Information security is the stepchild in the family of Information Technology. Information Security saves, slaves and yet gets treated as the pariah, metaphorically speaking. That, to CISOs is at least not news. They are barely able to squeeze some dollars out of their CEO/CFO, even as CIOs (who could also end up becoming CEOs) get huge chunks. Let us put numbers to this qualitative step child treatment to get a quantitative idea of what we are talking about.
As per Gartner study, companies spend 5% of their IT budget on Information security. About 35% goes into staff, 25% into software and 20% into hardware, rest on outsourcing and consulting. Actually it could be worse than that. The global information security spending say for 2012 could be around, $60 bn and is projected to increase to $86 billion by 2016, according to Gartner - the same Gartner project Information Technology spending for 2012 to be around US $ 3600 billion. If you do some math, you would realize that information security spending is less than 2% of information technology spending.
Some would argue that this is not shocking. Perhaps Information Security is not that important. Too early said and too wrongly too. McAfee estimated cost of data breach to be around $1 trillion for recent year. Symantec estimated cost of IP data theft at around $250 bn, recently. Say, doubling information security spending could prevent that kind of data breaches, it is clear that information security spending has a huge Return on Investment, a return of around 20 times the investment.
ROI Return on Investment, but isnt that the Achilles Heel of Information Security. How do you measure return on investment on information security? Information technology managers have learnt the trick on how to get the dollars out of CFOs pockets; after all they do get more than $3000 billion. But information security heads have still to learn the ropes.
But it should not be so difficult for Information Security managers to get investment into Information Security. For several reasons information security spending is barely 2-5% of investment into information technology. So if Information security managers, play their cards well, and this is not a lesson in corporate politics, it should not be too difficult to get, incremental investment into Information security.
Secondly losses due to data breaches are of order of US $ 1 trillion. So say, we want to increase global information security spending from US $ 60 billion to $70 billion, that represents just 1% additional investment of the potential savings of $1 trillion, if theoretically possible.
Finally, almost 97% of data breaches are avoidable, as per studies by Verizon. So information security spending is not waste of money down the drain. It may not be just theoretically, but also practically possible to save trillion odd dollars, by spending a few billion dollars more on information security.
But all this is theoretical now to brass tacks. How does information security manager get top management to spend money on information security? How does the kid convince parents to spend money on candy?
Few tricks information security manager could explain the objectives of information security spending such as compliance with regulations, achieving competitive advantage, lowering expenses by reducing number of incidents and optimizing business expenses. Information security manager needs to also explain risks of investment.
It is important to explain how expenditure on information security has led to reduced number of incidences. Thus by piggybacking on past successes, information security manager can point to actual return on investment on security. For instance an information security manager, could explain, base line level of incidents and then show how expenditure on information security reduced the number of incidents and show calculations for return on security investments in past and justify investment in future.

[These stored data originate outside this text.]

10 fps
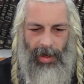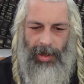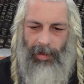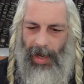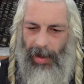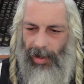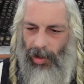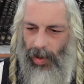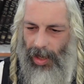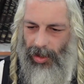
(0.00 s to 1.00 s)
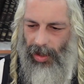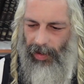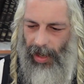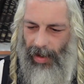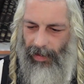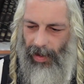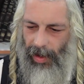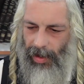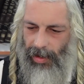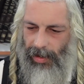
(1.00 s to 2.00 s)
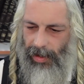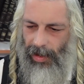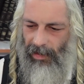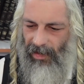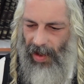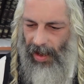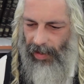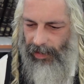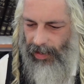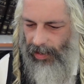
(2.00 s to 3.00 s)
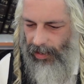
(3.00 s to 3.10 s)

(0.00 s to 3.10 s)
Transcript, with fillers: is about the creation of Chava, and it's involved.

It may be also useful for information security manager to spend money in right direction. For instance, data breaches do not necessarily happen due to technology or due to lack of technology; there is a significant human element involved. Hence it may good to invest in training and awareness to reduce incidents of security mishaps.

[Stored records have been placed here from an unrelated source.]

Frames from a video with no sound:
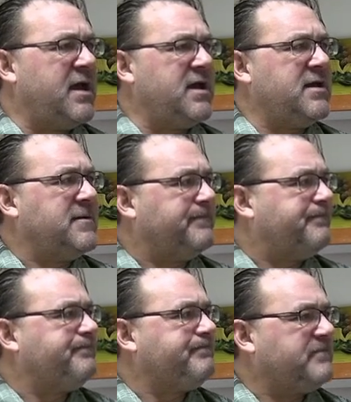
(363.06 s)
a
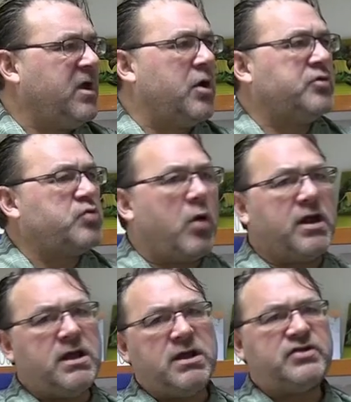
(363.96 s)

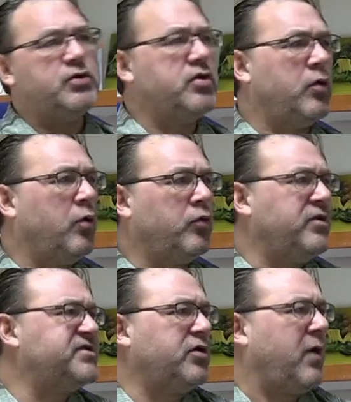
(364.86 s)
22-year-old
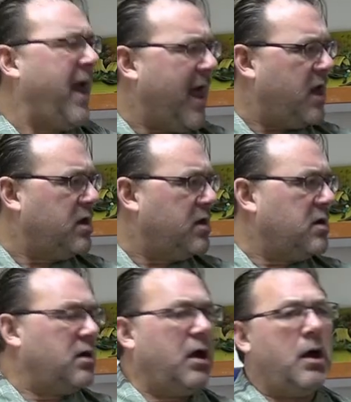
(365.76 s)
recent grad.
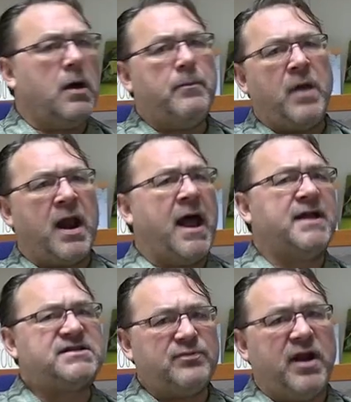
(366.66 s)
And I
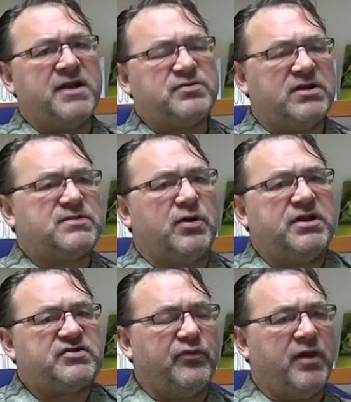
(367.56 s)
had some management
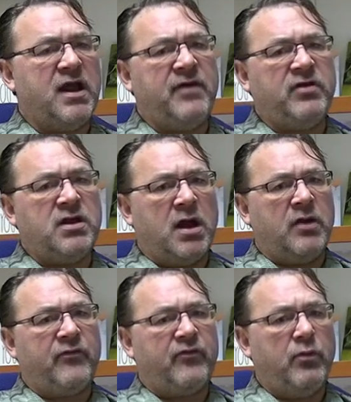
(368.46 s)
experience from the Navy
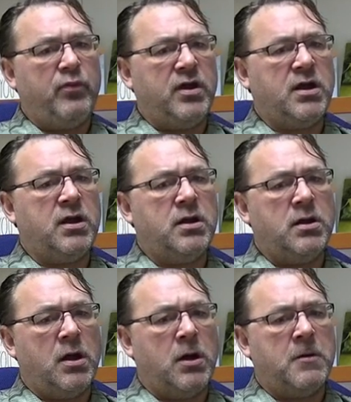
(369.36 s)
and from being
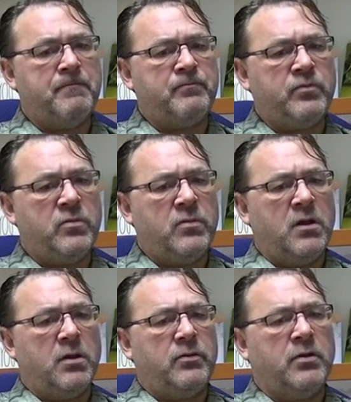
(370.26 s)
in
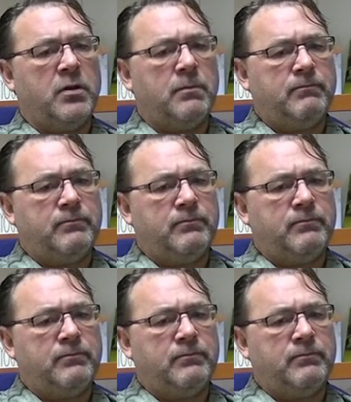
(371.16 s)
the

It may also be worthwhile to question areas of information security spending. Information security managers need to introspect if they are spending too much on infrastructure centric security as opposed to information centric security.
Putting all eggs in one basket is neither a good investment practice, nor is it a good security practice. It may be wise to diversify security investment heavily skewed as it traditionally has been towards infrastructure centric security towards a balance between information centric security and infrastructure centric security.
Information security managers would do well to explore investments in Data Loss Prevention, Document Management Systems and Information Rights Management to show case greater reduced incidences of security failures per unit of security investment.